Work instruction ::
For every line below, output the text exactly and leave out images.

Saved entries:
_____
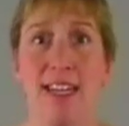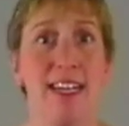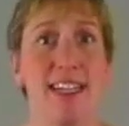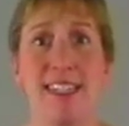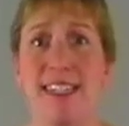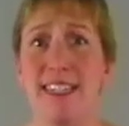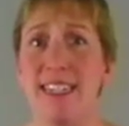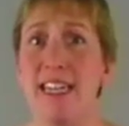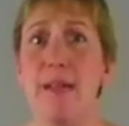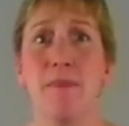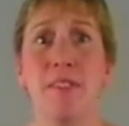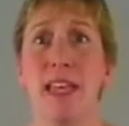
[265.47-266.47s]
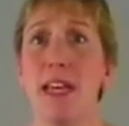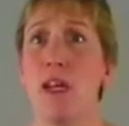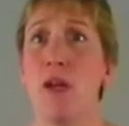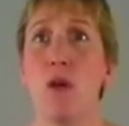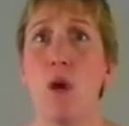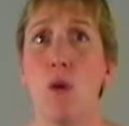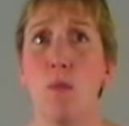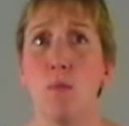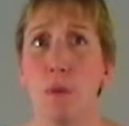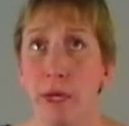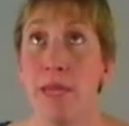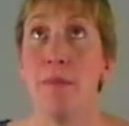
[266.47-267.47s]
it seems that
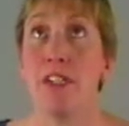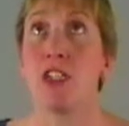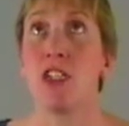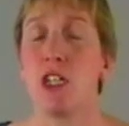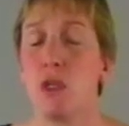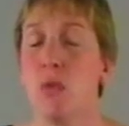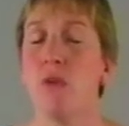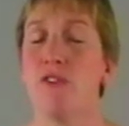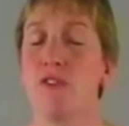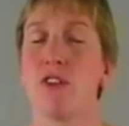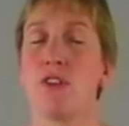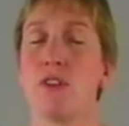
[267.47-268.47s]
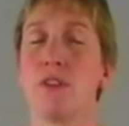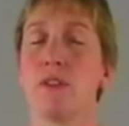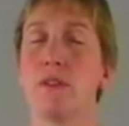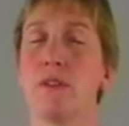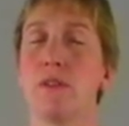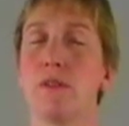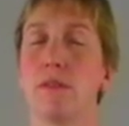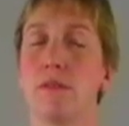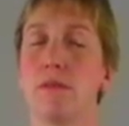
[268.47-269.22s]
pretty much the universal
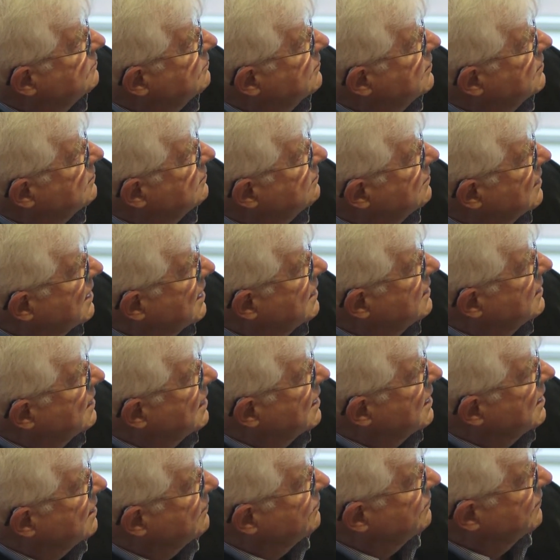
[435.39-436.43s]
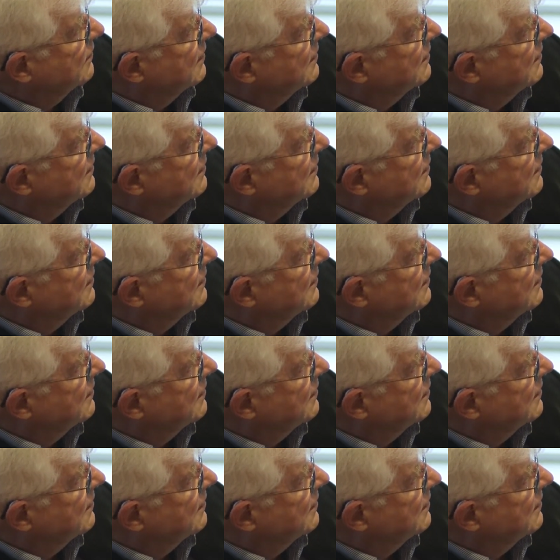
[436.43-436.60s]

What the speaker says: We do not have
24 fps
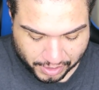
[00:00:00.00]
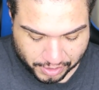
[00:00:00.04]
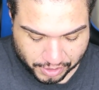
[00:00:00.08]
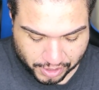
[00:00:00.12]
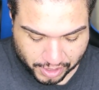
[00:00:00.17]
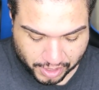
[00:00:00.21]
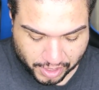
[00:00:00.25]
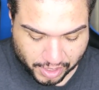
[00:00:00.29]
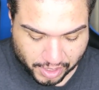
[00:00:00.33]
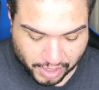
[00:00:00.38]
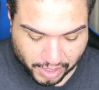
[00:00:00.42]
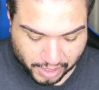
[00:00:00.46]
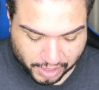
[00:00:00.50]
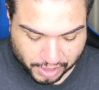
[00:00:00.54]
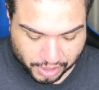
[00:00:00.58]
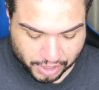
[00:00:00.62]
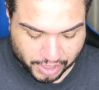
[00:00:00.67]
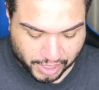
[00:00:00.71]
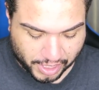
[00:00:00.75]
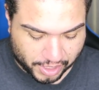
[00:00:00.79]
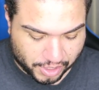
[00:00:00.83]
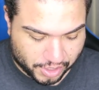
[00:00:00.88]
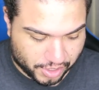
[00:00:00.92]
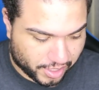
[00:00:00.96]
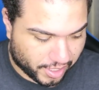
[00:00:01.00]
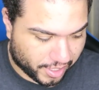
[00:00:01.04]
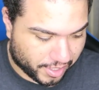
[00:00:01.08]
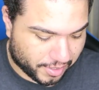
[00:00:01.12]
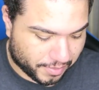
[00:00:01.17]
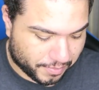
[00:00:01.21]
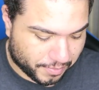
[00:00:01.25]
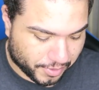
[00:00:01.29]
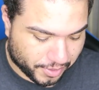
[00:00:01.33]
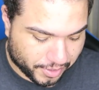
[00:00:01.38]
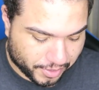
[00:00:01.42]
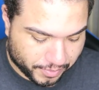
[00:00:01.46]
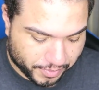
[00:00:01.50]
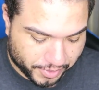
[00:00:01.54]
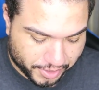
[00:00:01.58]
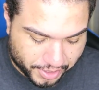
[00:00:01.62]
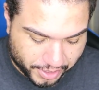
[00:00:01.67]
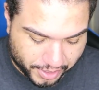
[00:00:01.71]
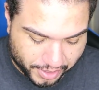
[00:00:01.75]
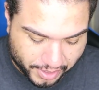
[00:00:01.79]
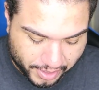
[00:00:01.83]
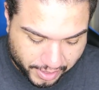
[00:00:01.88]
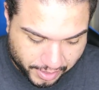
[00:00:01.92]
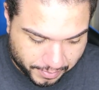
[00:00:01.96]
she can exchange them or
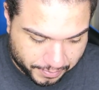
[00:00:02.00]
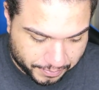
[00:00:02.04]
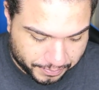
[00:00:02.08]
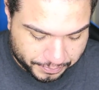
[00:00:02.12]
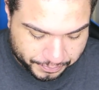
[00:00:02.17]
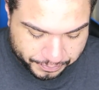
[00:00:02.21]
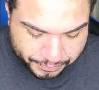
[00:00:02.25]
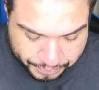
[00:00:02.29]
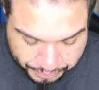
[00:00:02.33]
return them.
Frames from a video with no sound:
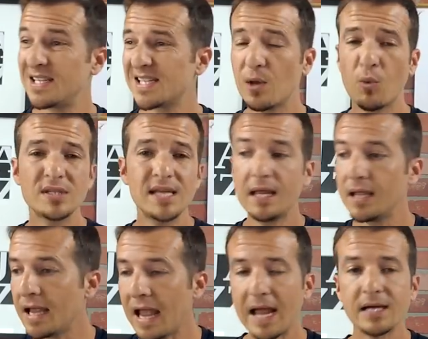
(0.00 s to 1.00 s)
that were taking
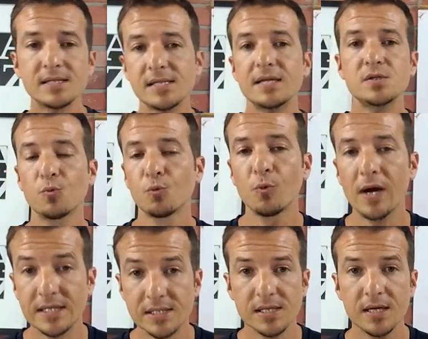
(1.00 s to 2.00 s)
excess
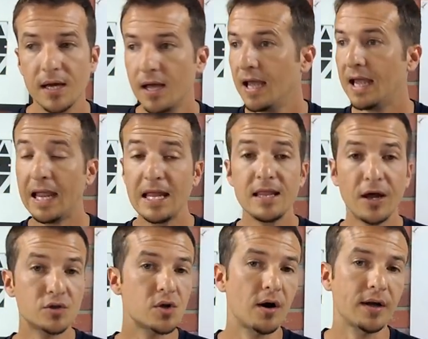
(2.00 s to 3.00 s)
risk in their
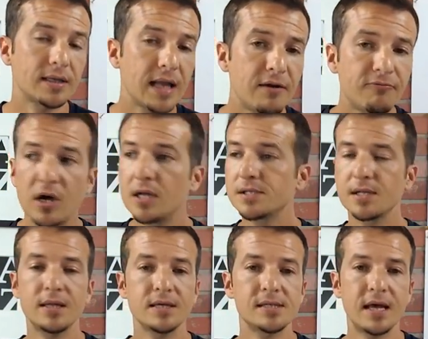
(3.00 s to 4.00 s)
target date funds and
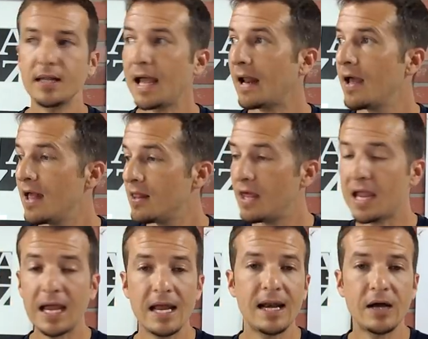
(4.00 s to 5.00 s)
things like that. They
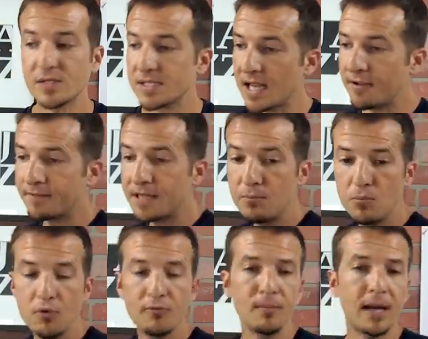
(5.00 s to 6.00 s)
can now safely
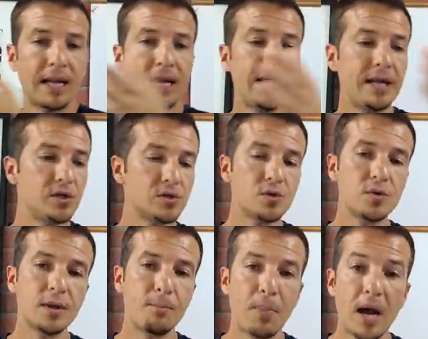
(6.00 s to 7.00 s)
move money into the
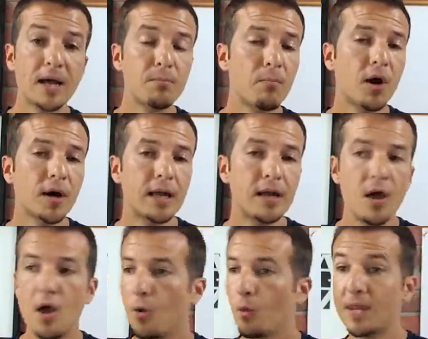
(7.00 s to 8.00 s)
bond market
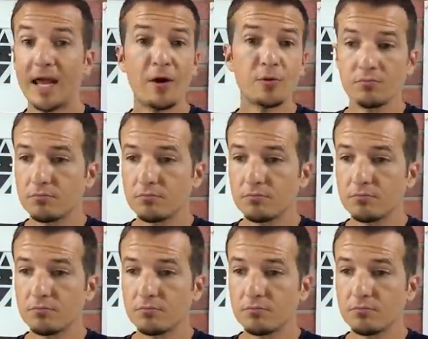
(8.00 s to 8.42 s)
without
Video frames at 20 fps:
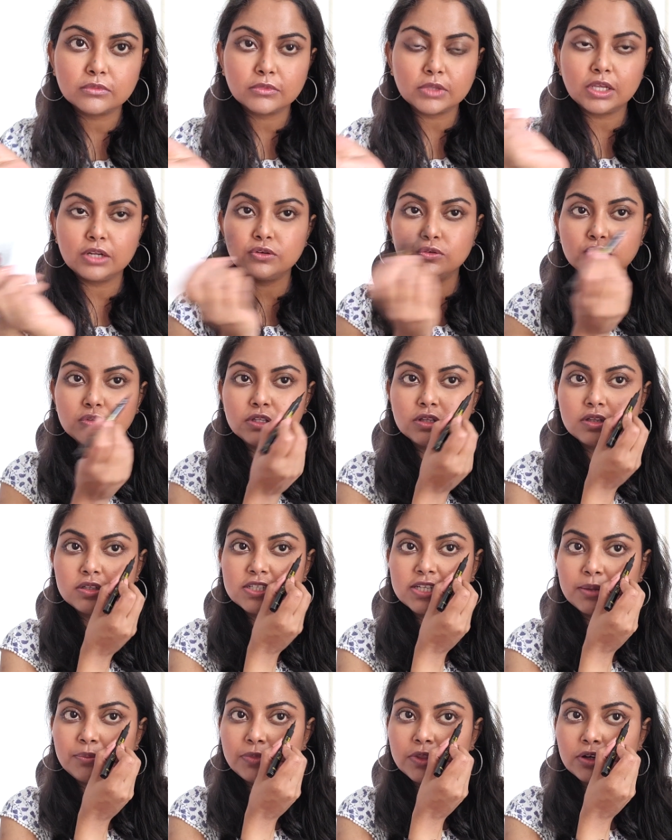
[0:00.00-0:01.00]
I do the
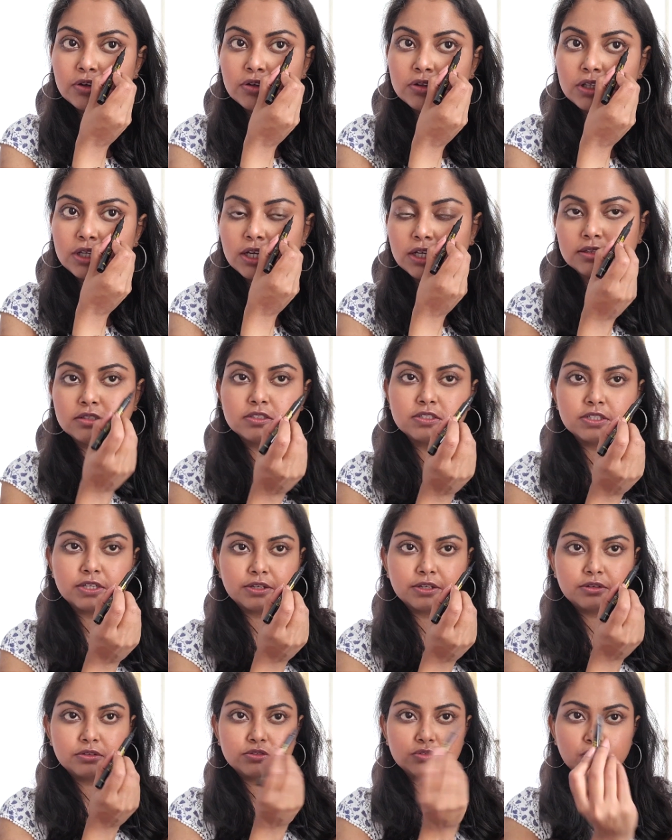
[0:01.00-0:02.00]
same thing on the other
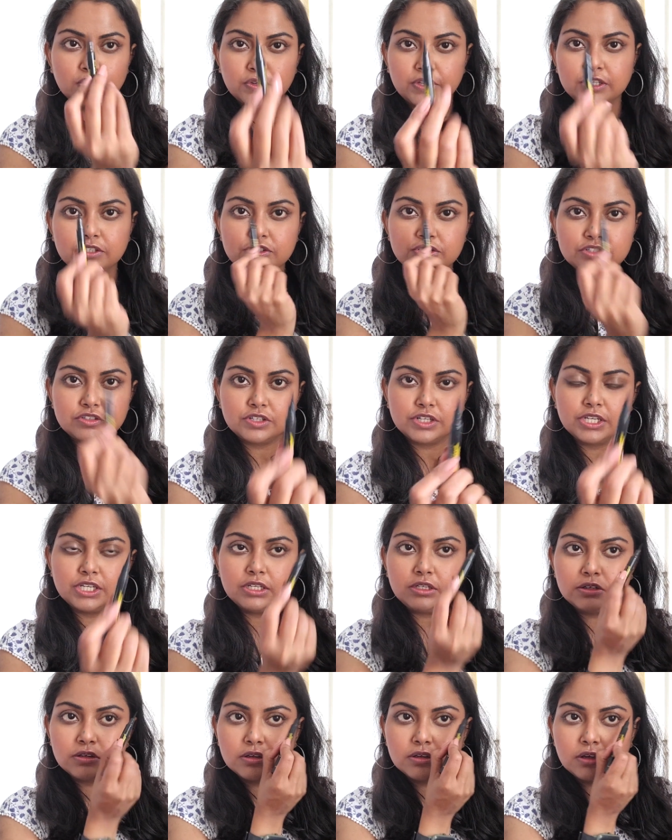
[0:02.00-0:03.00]
side. So looking
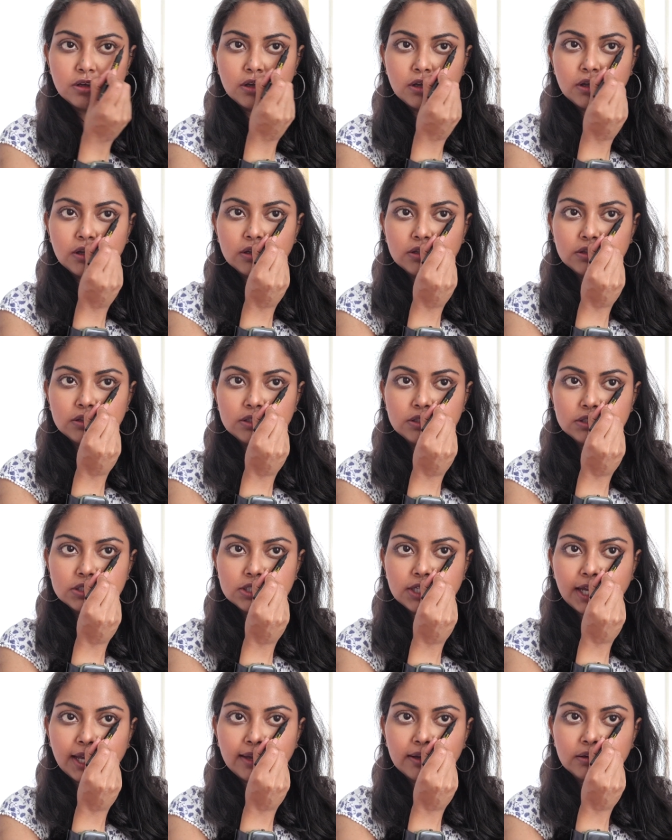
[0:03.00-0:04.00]
straight, this
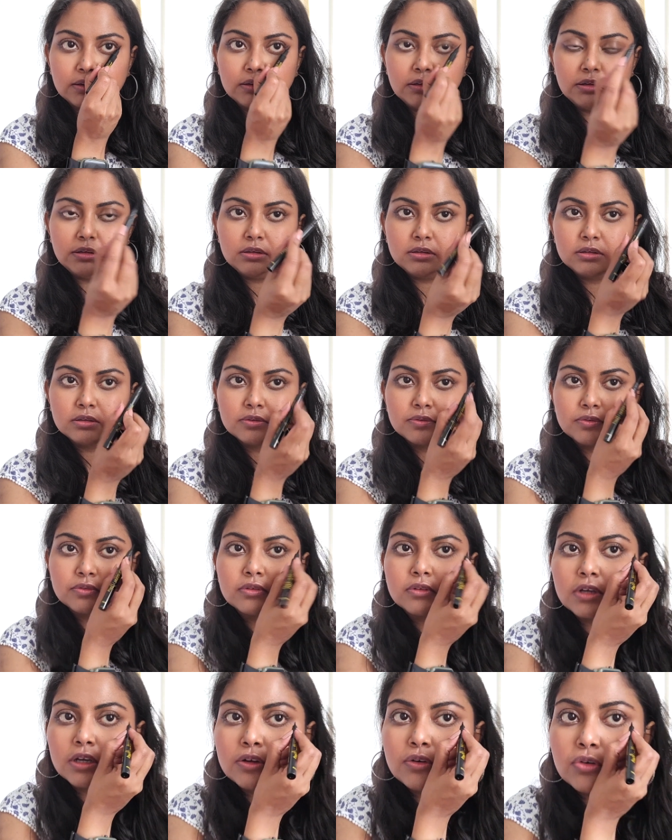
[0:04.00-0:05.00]
angle,
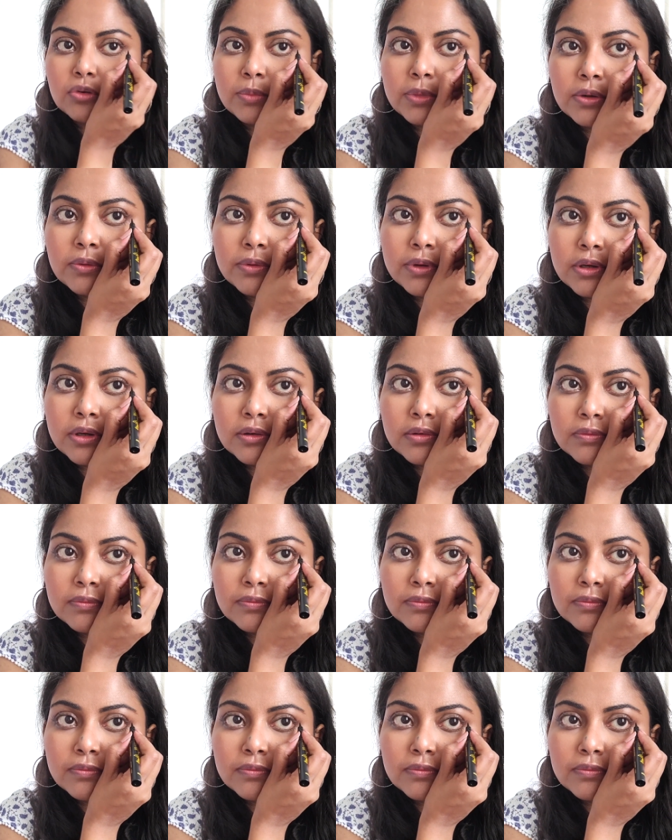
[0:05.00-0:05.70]
I draw my wing.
_____
Answer to the problem ::
[265.47-266.47s]
[266.47-267.47s]
it seems that
[267.47-268.47s]
[268.47-269.22s]
pretty much the universal
[435.39-436.43s]
[436.43-436.60s]

What the speaker says: We do not have
24 fps
[00:00:00.00]
[00:00:00.04]
[00:00:00.08]
[00:00:00.12]
[00:00:00.17]
[00:00:00.21]
[00:00:00.25]
[00:00:00.29]
[00:00:00.33]
[00:00:00.38]
[00:00:00.42]
[00:00:00.46]
[00:00:00.50]
[00:00:00.54]
[00:00:00.58]
[00:00:00.62]
[00:00:00.67]
[00:00:00.71]
[00:00:00.75]
[00:00:00.79]
[00:00:00.83]
[00:00:00.88]
[00:00:00.92]
[00:00:00.96]
[00:00:01.00]
[00:00:01.04]
[00:00:01.08]
[00:00:01.12]
[00:00:01.17]
[00:00:01.21]
[00:00:01.25]
[00:00:01.29]
[00:00:01.33]
[00:00:01.38]
[00:00:01.42]
[00:00:01.46]
[00:00:01.50]
[00:00:01.54]
[00:00:01.58]
[00:00:01.62]
[00:00:01.67]
[00:00:01.71]
[00:00:01.75]
[00:00:01.79]
[00:00:01.83]
[00:00:01.88]
[00:00:01.92]
[00:00:01.96]
she can exchange them or
[00:00:02.00]
[00:00:02.04]
[00:00:02.08]
[00:00:02.12]
[00:00:02.17]
[00:00:02.21]
[00:00:02.25]
[00:00:02.29]
[00:00:02.33]
return them.
Frames from a video with no sound:
(0.00 s to 1.00 s)
that were taking
(1.00 s to 2.00 s)
excess
(2.00 s to 3.00 s)
risk in their
(3.00 s to 4.00 s)
target date funds and
(4.00 s to 5.00 s)
things like that. They
(5.00 s to 6.00 s)
can now safely
(6.00 s to 7.00 s)
move money into the
(7.00 s to 8.00 s)
bond market
(8.00 s to 8.42 s)
without
Video frames at 20 fps:
[0:00.00-0:01.00]
I do the
[0:01.00-0:02.00]
same thing on the other
[0:02.00-0:03.00]
side. So looking
[0:03.00-0:04.00]
straight, this
[0:04.00-0:05.00]
angle,
[0:05.00-0:05.70]
I draw my wing.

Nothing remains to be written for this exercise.